■ **What is required**: Below is some data; print it all back exactly.

*** Extracted information Section Begins ***

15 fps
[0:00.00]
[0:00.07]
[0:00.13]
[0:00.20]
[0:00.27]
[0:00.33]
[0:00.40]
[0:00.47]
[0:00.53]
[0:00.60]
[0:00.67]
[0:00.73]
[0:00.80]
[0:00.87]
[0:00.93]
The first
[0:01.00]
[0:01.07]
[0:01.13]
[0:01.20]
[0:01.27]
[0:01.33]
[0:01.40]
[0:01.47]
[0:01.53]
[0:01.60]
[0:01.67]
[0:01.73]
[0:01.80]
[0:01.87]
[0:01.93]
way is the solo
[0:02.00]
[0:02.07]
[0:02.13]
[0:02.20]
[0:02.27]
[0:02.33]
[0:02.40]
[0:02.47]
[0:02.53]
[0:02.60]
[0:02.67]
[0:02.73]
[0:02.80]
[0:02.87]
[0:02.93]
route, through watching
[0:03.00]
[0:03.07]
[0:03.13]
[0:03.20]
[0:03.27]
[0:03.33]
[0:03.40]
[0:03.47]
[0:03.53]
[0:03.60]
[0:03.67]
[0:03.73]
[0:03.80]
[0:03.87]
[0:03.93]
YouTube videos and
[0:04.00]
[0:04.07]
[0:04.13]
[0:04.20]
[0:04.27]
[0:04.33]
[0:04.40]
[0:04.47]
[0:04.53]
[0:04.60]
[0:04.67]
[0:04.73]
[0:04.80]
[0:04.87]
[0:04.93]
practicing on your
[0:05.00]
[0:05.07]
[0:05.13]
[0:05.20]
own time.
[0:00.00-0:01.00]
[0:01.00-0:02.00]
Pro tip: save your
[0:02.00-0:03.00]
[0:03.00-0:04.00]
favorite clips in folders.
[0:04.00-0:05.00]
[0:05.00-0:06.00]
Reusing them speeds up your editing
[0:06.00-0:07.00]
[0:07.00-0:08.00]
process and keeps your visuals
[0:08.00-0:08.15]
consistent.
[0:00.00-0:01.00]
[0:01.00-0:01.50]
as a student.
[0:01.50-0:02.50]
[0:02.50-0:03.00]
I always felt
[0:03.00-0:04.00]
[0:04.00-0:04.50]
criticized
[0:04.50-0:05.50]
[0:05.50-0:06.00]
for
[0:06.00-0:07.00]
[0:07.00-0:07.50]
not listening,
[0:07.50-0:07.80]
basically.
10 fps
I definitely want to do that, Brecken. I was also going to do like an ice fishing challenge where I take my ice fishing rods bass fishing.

*** Extracted information Section Ends ***

■ **Written solution**:
15 fps
[0:00.00]
[0:00.07]
[0:00.13]
[0:00.20]
[0:00.27]
[0:00.33]
[0:00.40]
[0:00.47]
[0:00.53]
[0:00.60]
[0:00.67]
[0:00.73]
[0:00.80]
[0:00.87]
[0:00.93]
The first
[0:01.00]
[0:01.07]
[0:01.13]
[0:01.20]
[0:01.27]
[0:01.33]
[0:01.40]
[0:01.47]
[0:01.53]
[0:01.60]
[0:01.67]
[0:01.73]
[0:01.80]
[0:01.87]
[0:01.93]
way is the solo
[0:02.00]
[0:02.07]
[0:02.13]
[0:02.20]
[0:02.27]
[0:02.33]
[0:02.40]
[0:02.47]
[0:02.53]
[0:02.60]
[0:02.67]
[0:02.73]
[0:02.80]
[0:02.87]
[0:02.93]
route, through watching
[0:03.00]
[0:03.07]
[0:03.13]
[0:03.20]
[0:03.27]
[0:03.33]
[0:03.40]
[0:03.47]
[0:03.53]
[0:03.60]
[0:03.67]
[0:03.73]
[0:03.80]
[0:03.87]
[0:03.93]
YouTube videos and
[0:04.00]
[0:04.07]
[0:04.13]
[0:04.20]
[0:04.27]
[0:04.33]
[0:04.40]
[0:04.47]
[0:04.53]
[0:04.60]
[0:04.67]
[0:04.73]
[0:04.80]
[0:04.87]
[0:04.93]
practicing on your
[0:05.00]
[0:05.07]
[0:05.13]
[0:05.20]
own time.
[0:00.00-0:01.00]
[0:01.00-0:02.00]
Pro tip: save your
[0:02.00-0:03.00]
[0:03.00-0:04.00]
favorite clips in folders.
[0:04.00-0:05.00]
[0:05.00-0:06.00]
Reusing them speeds up your editing
[0:06.00-0:07.00]
[0:07.00-0:08.00]
process and keeps your visuals
[0:08.00-0:08.15]
consistent.
[0:00.00-0:01.00]
[0:01.00-0:01.50]
as a student.
[0:01.50-0:02.50]
[0:02.50-0:03.00]
I always felt
[0:03.00-0:04.00]
[0:04.00-0:04.50]
criticized
[0:04.50-0:05.50]
[0:05.50-0:06.00]
for
[0:06.00-0:07.00]
[0:07.00-0:07.50]
not listening,
[0:07.50-0:07.80]
basically.
10 fps
I definitely want to do that, Brecken. I was also going to do like an ice fishing challenge where I take my ice fishing rods bass fishing.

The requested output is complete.